HI Evidence Comments:
At least 10 deletions involving the distal 22q11.2 D-G/H region have been reported in the literature (9 D-G and 1 F-G). Several non-LCR22-flanked deletions overlapping this region have also been reported. The clinical findings associated with distal type III deletions include variable dysmorphic features, developmental delay, hearing loss, and cardiac defects. Due to the involvement of SMARCB1, deletions of this region are also commonly reported in association with the development of rhabdoid tumors early in life. Parental testing has been performed in 6 patients with 22q11.2 D-G/H deletions and in all cases, it was found to represent a de novo event.
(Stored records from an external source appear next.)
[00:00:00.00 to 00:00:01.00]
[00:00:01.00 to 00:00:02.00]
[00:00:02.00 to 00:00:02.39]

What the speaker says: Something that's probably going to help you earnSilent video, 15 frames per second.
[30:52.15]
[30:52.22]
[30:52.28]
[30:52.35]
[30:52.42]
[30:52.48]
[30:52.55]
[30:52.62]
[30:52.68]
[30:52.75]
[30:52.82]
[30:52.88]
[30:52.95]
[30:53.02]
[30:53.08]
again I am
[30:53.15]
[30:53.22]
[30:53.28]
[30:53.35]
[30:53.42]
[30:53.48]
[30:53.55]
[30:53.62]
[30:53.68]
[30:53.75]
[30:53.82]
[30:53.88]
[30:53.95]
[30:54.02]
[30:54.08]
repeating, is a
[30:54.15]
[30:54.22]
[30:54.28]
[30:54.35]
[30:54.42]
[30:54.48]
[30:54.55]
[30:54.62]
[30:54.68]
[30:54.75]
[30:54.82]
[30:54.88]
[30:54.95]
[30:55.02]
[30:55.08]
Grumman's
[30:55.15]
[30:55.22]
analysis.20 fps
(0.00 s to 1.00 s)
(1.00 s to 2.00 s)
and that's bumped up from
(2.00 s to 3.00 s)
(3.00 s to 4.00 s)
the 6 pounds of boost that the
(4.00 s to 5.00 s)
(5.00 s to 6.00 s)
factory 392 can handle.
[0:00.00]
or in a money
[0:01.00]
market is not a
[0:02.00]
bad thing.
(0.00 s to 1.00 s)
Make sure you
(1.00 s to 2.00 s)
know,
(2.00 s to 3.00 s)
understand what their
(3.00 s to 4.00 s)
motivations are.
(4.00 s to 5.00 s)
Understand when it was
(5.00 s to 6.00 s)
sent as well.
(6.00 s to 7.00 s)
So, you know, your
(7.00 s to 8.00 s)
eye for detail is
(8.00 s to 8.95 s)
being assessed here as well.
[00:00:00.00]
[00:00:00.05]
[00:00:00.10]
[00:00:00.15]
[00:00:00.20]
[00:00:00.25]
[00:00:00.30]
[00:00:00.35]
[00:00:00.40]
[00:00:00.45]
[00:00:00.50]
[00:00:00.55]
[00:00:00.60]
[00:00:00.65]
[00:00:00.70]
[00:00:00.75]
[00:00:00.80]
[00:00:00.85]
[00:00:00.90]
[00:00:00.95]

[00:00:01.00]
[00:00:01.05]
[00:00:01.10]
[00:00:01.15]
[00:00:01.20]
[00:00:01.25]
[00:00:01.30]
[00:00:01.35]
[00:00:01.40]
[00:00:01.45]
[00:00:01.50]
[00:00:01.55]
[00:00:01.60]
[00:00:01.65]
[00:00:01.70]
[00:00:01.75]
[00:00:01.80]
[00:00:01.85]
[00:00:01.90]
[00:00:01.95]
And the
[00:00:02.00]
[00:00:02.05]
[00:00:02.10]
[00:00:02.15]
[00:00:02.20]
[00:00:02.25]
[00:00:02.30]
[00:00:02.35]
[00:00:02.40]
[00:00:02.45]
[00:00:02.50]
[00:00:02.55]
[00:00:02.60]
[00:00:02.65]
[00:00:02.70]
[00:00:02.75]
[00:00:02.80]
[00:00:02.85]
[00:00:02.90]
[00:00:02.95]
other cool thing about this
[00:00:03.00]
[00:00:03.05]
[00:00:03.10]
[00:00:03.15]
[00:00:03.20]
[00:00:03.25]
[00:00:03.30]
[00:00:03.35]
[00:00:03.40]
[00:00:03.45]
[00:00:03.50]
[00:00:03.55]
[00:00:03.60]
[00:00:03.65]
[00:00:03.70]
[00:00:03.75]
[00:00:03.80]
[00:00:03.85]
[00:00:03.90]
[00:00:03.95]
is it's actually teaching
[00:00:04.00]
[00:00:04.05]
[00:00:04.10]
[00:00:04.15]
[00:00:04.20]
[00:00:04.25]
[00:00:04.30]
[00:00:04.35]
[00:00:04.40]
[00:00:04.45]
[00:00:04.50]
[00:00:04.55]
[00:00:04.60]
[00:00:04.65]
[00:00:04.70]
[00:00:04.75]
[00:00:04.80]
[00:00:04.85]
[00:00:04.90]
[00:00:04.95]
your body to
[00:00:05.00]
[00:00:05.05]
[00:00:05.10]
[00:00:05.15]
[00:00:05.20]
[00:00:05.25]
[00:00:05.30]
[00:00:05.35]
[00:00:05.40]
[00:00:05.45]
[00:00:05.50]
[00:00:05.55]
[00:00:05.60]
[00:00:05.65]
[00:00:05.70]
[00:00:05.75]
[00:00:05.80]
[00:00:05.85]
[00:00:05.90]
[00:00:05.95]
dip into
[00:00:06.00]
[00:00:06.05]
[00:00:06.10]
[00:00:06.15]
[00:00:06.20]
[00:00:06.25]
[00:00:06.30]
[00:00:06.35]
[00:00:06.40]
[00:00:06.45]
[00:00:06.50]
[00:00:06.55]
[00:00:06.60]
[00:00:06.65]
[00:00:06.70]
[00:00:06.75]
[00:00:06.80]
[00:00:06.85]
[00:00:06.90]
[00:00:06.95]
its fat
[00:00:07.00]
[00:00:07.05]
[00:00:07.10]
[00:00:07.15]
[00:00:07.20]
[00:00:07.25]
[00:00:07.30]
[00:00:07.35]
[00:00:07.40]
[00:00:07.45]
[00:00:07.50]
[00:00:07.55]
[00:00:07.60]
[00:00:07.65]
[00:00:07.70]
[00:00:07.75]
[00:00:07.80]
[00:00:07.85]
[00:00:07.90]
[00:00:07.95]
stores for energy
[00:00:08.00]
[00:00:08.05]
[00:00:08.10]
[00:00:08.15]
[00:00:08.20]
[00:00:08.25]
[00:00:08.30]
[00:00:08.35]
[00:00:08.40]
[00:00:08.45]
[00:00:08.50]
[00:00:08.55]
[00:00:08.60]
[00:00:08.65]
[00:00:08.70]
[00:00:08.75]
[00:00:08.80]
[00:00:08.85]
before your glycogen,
Additional relevant literature is summarized below:
PMID: 19938088
Lafay-Cousin et al. (2009) report a patient with a de novo 22q11.2 D-G deletion. The clinical findings reported in this individual include hemifacial microsomia, preauricular skin tags, long/smooth philtrum, thin upper lip, downturned corners of the mouth, and an epibulbar dermoid cyst. At one year of age, the patient was found to have an atypical teratoid/rhabdoid tumor (AT/RT).
PMID: 21412926
Toth et al. (2011) report a patient with a 22q11.2 D-G deletion. The clinical findings reported in this individual include bilateral cleft lip/palate, bilateral ear tags, club feet, VSD, a “well-demarcated vascular-appearing growth” on his shoulder, and a violaceous nodule. The patient was also reported to have bilateral axillary malignant rhabdoid tumors. Inheritance information was unavailable.
PMID: 21208904
Bourdeaut et al. (2011) report 3 patients with 22q11.2 D-G/H deletions (2 D-G and 1 F-G). Limited clinical information was available for these patients; however, all 3 were reported to have rhabdoid tumors.
PMID: 15957176
Wieser et al. (2005) report a patient with a de novo 22q11.2 D-G deletion. Note that this patient was also found to have an adjacent 22q11.2 duplication that was 2.8 Mb in size. The clinical findings reported in this individual include developmental delay, hearing issues, VSD, and dysmorphic features. At 9 months of age, he was also found to have a highly malignant rhabdoid tumor.
Triplosensitivity (TS) Score Details
TS Score:
0
TS Evidence Strength:
No Evidence for Triplosensitivity (Disclaimer)
TS Evidence Comments:
At this time duplications involving 22q11.2 distal breakpoints D and G/H have not been reported in the literature. Overlapping duplications involving breakpoints E/F and H have been reported and are reviewed separately in the 22q11.2 recurrent region (distal type III, E/F-H) review.